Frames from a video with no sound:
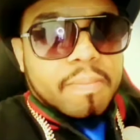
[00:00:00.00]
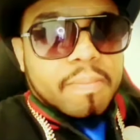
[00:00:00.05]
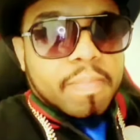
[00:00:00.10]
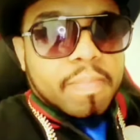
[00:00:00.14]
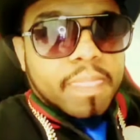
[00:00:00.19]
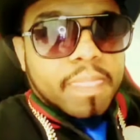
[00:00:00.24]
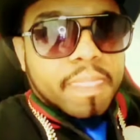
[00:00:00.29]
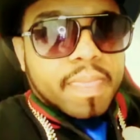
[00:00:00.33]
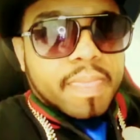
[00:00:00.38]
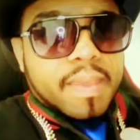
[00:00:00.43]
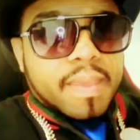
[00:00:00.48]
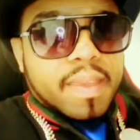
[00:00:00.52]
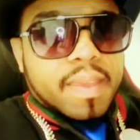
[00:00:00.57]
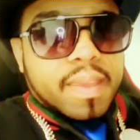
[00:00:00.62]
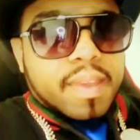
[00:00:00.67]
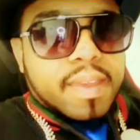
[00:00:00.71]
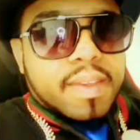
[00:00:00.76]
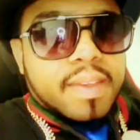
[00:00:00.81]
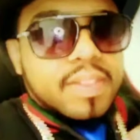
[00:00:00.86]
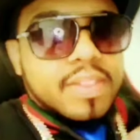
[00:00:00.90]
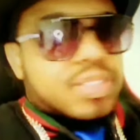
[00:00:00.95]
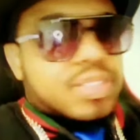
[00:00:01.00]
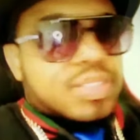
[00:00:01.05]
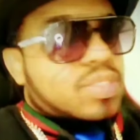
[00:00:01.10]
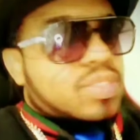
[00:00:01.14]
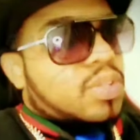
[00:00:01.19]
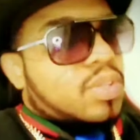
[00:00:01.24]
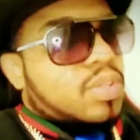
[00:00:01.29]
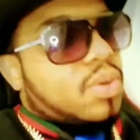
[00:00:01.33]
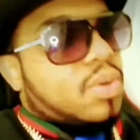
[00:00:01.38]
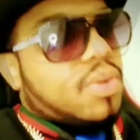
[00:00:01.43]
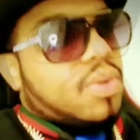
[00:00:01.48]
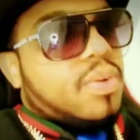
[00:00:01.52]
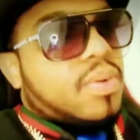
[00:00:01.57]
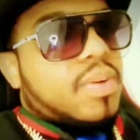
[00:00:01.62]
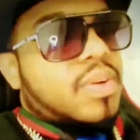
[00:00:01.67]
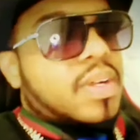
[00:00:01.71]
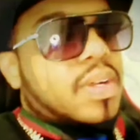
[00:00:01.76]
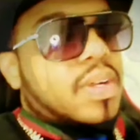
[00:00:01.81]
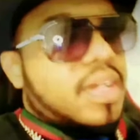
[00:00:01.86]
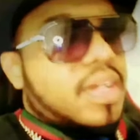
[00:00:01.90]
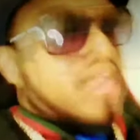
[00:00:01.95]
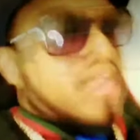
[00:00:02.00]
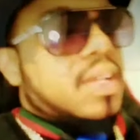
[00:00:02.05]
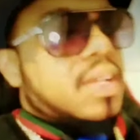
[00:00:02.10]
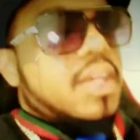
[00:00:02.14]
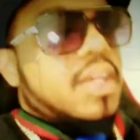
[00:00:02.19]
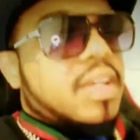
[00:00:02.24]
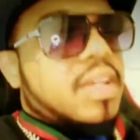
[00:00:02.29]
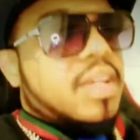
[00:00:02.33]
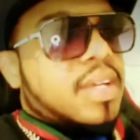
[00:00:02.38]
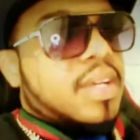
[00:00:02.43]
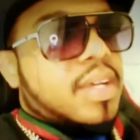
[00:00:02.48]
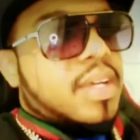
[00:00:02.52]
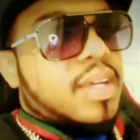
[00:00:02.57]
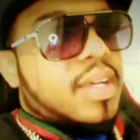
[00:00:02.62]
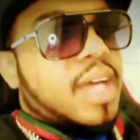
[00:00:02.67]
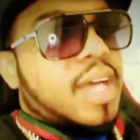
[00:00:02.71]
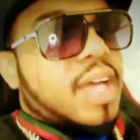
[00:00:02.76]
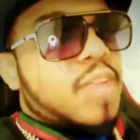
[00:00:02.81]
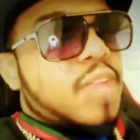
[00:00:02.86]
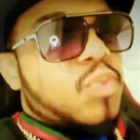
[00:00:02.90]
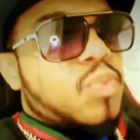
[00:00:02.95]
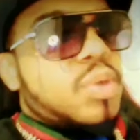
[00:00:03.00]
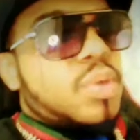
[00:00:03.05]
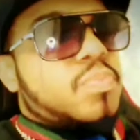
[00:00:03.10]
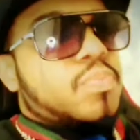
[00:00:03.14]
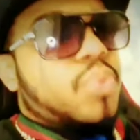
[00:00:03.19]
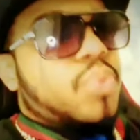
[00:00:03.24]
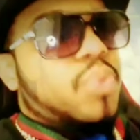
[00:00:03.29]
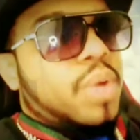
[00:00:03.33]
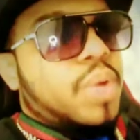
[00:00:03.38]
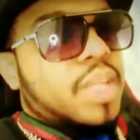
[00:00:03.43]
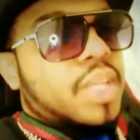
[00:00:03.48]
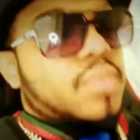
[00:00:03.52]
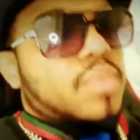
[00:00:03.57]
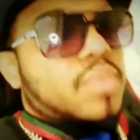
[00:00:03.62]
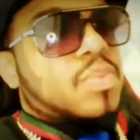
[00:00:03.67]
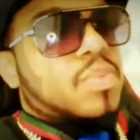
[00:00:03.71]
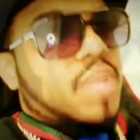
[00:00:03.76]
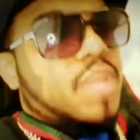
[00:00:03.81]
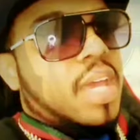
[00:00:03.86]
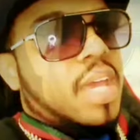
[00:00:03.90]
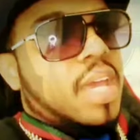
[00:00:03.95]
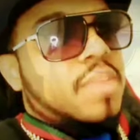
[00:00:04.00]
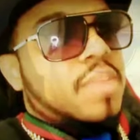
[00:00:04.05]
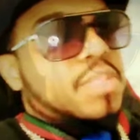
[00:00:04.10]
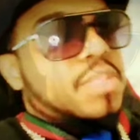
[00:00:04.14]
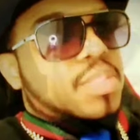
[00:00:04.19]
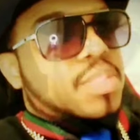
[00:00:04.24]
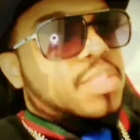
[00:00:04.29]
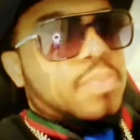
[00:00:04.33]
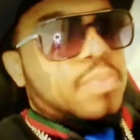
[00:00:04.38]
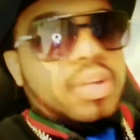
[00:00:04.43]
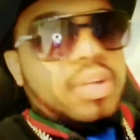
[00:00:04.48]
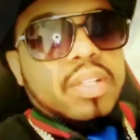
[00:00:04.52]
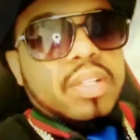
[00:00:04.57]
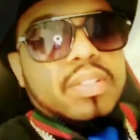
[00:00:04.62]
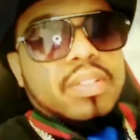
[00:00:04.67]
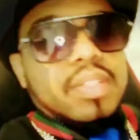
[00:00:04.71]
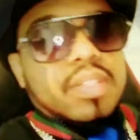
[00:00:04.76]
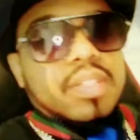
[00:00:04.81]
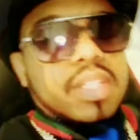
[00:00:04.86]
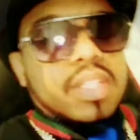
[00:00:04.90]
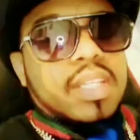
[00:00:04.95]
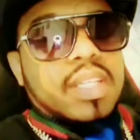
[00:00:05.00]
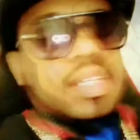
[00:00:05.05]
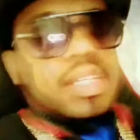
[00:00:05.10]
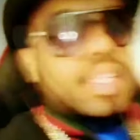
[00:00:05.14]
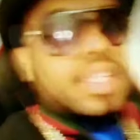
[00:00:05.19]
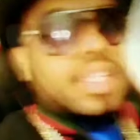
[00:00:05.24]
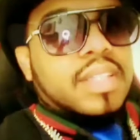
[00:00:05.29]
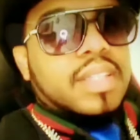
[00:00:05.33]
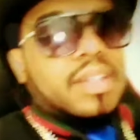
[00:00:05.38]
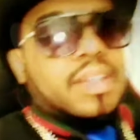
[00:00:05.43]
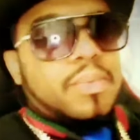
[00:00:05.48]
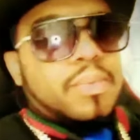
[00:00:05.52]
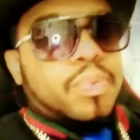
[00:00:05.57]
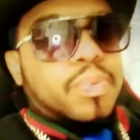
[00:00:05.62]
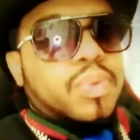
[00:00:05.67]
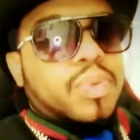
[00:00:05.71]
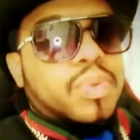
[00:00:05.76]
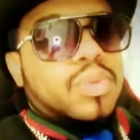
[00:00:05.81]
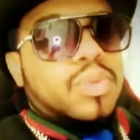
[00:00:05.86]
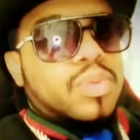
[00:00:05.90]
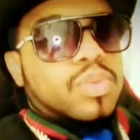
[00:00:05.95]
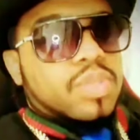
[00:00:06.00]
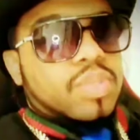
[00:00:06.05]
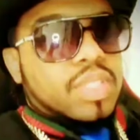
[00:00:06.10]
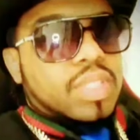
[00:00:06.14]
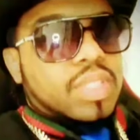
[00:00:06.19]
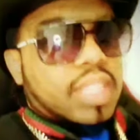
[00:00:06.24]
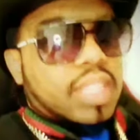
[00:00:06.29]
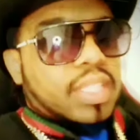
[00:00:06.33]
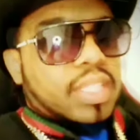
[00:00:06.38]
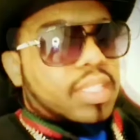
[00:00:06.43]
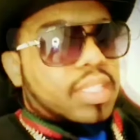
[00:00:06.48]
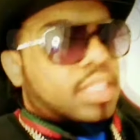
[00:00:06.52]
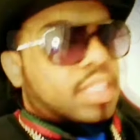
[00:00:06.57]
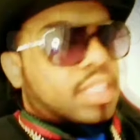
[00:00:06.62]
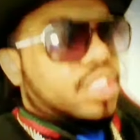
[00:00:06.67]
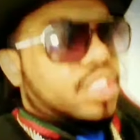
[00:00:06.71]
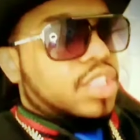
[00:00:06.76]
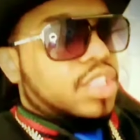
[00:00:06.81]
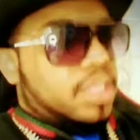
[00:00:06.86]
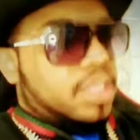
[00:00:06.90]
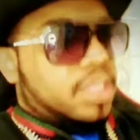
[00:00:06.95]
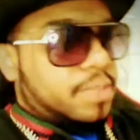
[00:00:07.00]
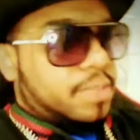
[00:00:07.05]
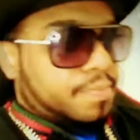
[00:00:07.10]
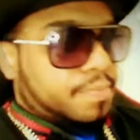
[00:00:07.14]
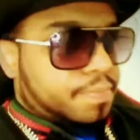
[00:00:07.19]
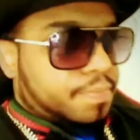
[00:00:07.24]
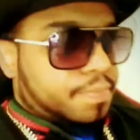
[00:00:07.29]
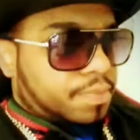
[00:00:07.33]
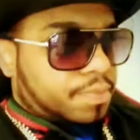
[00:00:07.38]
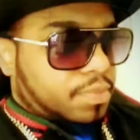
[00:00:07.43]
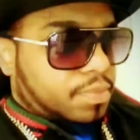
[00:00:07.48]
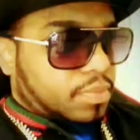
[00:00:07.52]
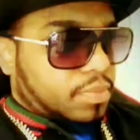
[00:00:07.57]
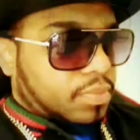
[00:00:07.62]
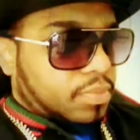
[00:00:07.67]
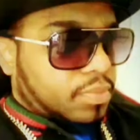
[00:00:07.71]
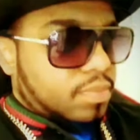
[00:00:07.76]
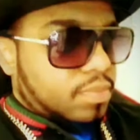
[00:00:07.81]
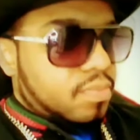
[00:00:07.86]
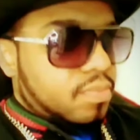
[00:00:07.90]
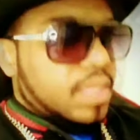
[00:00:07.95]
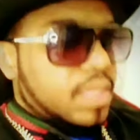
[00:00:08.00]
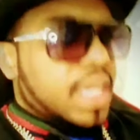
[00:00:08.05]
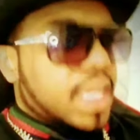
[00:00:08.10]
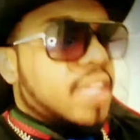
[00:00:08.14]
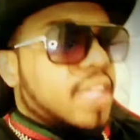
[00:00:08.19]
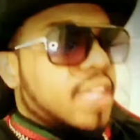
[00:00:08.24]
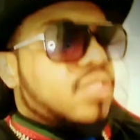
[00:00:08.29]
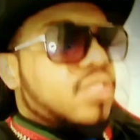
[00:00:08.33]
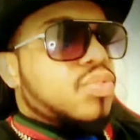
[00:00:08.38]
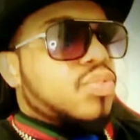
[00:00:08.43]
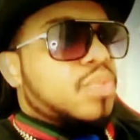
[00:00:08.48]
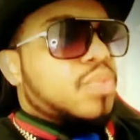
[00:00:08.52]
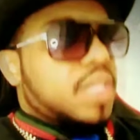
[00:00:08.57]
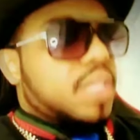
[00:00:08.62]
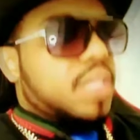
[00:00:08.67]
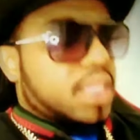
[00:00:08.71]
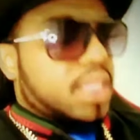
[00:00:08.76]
So, at one point, we got to be smart. Il est temps pour nous tous d'être intelligents and to realize that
· · · · ·
PROBLEM DESCRIPTION: Repeat every record above exactly. Omit the pictures.

WRITTEN RESPONSE:
Frames from a video with no sound:
[00:00:00.00]
[00:00:00.05]
[00:00:00.10]
[00:00:00.14]
[00:00:00.19]
[00:00:00.24]
[00:00:00.29]
[00:00:00.33]
[00:00:00.38]
[00:00:00.43]
[00:00:00.48]
[00:00:00.52]
[00:00:00.57]
[00:00:00.62]
[00:00:00.67]
[00:00:00.71]
[00:00:00.76]
[00:00:00.81]
[00:00:00.86]
[00:00:00.90]
[00:00:00.95]
[00:00:01.00]
[00:00:01.05]
[00:00:01.10]
[00:00:01.14]
[00:00:01.19]
[00:00:01.24]
[00:00:01.29]
[00:00:01.33]
[00:00:01.38]
[00:00:01.43]
[00:00:01.48]
[00:00:01.52]
[00:00:01.57]
[00:00:01.62]
[00:00:01.67]
[00:00:01.71]
[00:00:01.76]
[00:00:01.81]
[00:00:01.86]
[00:00:01.90]
[00:00:01.95]
[00:00:02.00]
[00:00:02.05]
[00:00:02.10]
[00:00:02.14]
[00:00:02.19]
[00:00:02.24]
[00:00:02.29]
[00:00:02.33]
[00:00:02.38]
[00:00:02.43]
[00:00:02.48]
[00:00:02.52]
[00:00:02.57]
[00:00:02.62]
[00:00:02.67]
[00:00:02.71]
[00:00:02.76]
[00:00:02.81]
[00:00:02.86]
[00:00:02.90]
[00:00:02.95]
[00:00:03.00]
[00:00:03.05]
[00:00:03.10]
[00:00:03.14]
[00:00:03.19]
[00:00:03.24]
[00:00:03.29]
[00:00:03.33]
[00:00:03.38]
[00:00:03.43]
[00:00:03.48]
[00:00:03.52]
[00:00:03.57]
[00:00:03.62]
[00:00:03.67]
[00:00:03.71]
[00:00:03.76]
[00:00:03.81]
[00:00:03.86]
[00:00:03.90]
[00:00:03.95]
[00:00:04.00]
[00:00:04.05]
[00:00:04.10]
[00:00:04.14]
[00:00:04.19]
[00:00:04.24]
[00:00:04.29]
[00:00:04.33]
[00:00:04.38]
[00:00:04.43]
[00:00:04.48]
[00:00:04.52]
[00:00:04.57]
[00:00:04.62]
[00:00:04.67]
[00:00:04.71]
[00:00:04.76]
[00:00:04.81]
[00:00:04.86]
[00:00:04.90]
[00:00:04.95]
[00:00:05.00]
[00:00:05.05]
[00:00:05.10]
[00:00:05.14]
[00:00:05.19]
[00:00:05.24]
[00:00:05.29]
[00:00:05.33]
[00:00:05.38]
[00:00:05.43]
[00:00:05.48]
[00:00:05.52]
[00:00:05.57]
[00:00:05.62]
[00:00:05.67]
[00:00:05.71]
[00:00:05.76]
[00:00:05.81]
[00:00:05.86]
[00:00:05.90]
[00:00:05.95]
[00:00:06.00]
[00:00:06.05]
[00:00:06.10]
[00:00:06.14]
[00:00:06.19]
[00:00:06.24]
[00:00:06.29]
[00:00:06.33]
[00:00:06.38]
[00:00:06.43]
[00:00:06.48]
[00:00:06.52]
[00:00:06.57]
[00:00:06.62]
[00:00:06.67]
[00:00:06.71]
[00:00:06.76]
[00:00:06.81]
[00:00:06.86]
[00:00:06.90]
[00:00:06.95]
[00:00:07.00]
[00:00:07.05]
[00:00:07.10]
[00:00:07.14]
[00:00:07.19]
[00:00:07.24]
[00:00:07.29]
[00:00:07.33]
[00:00:07.38]
[00:00:07.43]
[00:00:07.48]
[00:00:07.52]
[00:00:07.57]
[00:00:07.62]
[00:00:07.67]
[00:00:07.71]
[00:00:07.76]
[00:00:07.81]
[00:00:07.86]
[00:00:07.90]
[00:00:07.95]
[00:00:08.00]
[00:00:08.05]
[00:00:08.10]
[00:00:08.14]
[00:00:08.19]
[00:00:08.24]
[00:00:08.29]
[00:00:08.33]
[00:00:08.38]
[00:00:08.43]
[00:00:08.48]
[00:00:08.52]
[00:00:08.57]
[00:00:08.62]
[00:00:08.67]
[00:00:08.71]
[00:00:08.76]
So, at one point, we got to be smart. Il est temps pour nous tous d'être intelligents and to realize that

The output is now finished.